Source records
________________

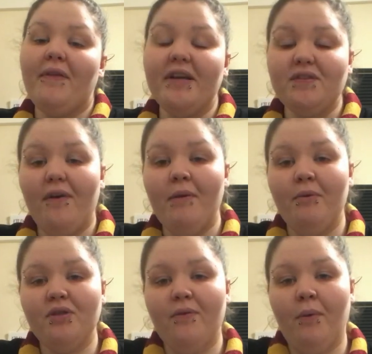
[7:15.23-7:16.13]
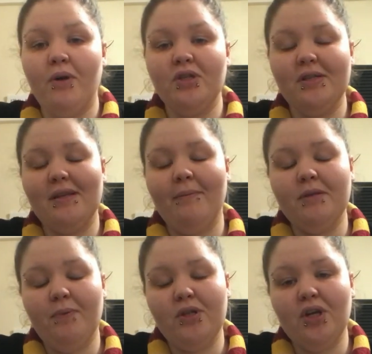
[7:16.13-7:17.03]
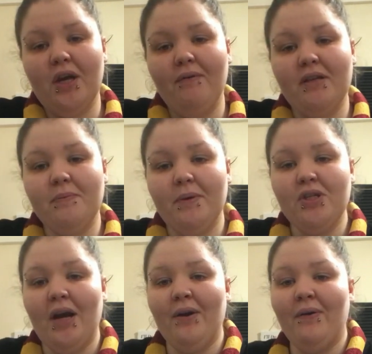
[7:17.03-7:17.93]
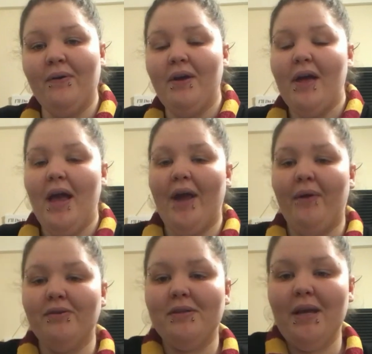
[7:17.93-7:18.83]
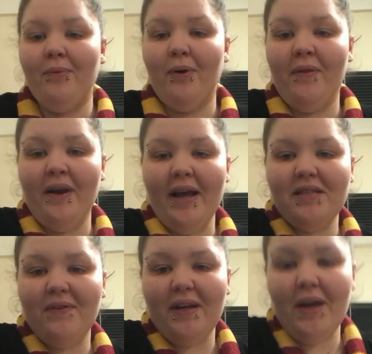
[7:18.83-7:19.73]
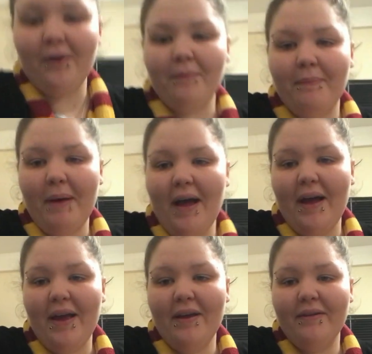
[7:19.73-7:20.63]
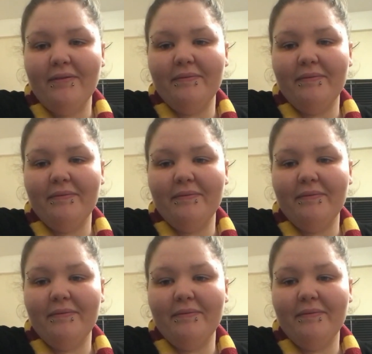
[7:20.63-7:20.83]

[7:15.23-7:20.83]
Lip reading: Thanks very much for watching Sammie's Pressure King Recipe channel, and I will see you all in the next video. Bye!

________________

• **Problem details**:
Repeat each line word for word, from the one with "[7:17.93-7:18.83]" down to the last line of the data, and keep the pictures out of it.

• **Answer for the task**:
[7:17.93-7:18.83]
[7:18.83-7:19.73]
[7:19.73-7:20.63]
[7:20.63-7:20.83]

[7:15.23-7:20.83]
Lip reading: Thanks very much for watching Sammie's Pressure King Recipe channel, and I will see you all in the next video. Bye!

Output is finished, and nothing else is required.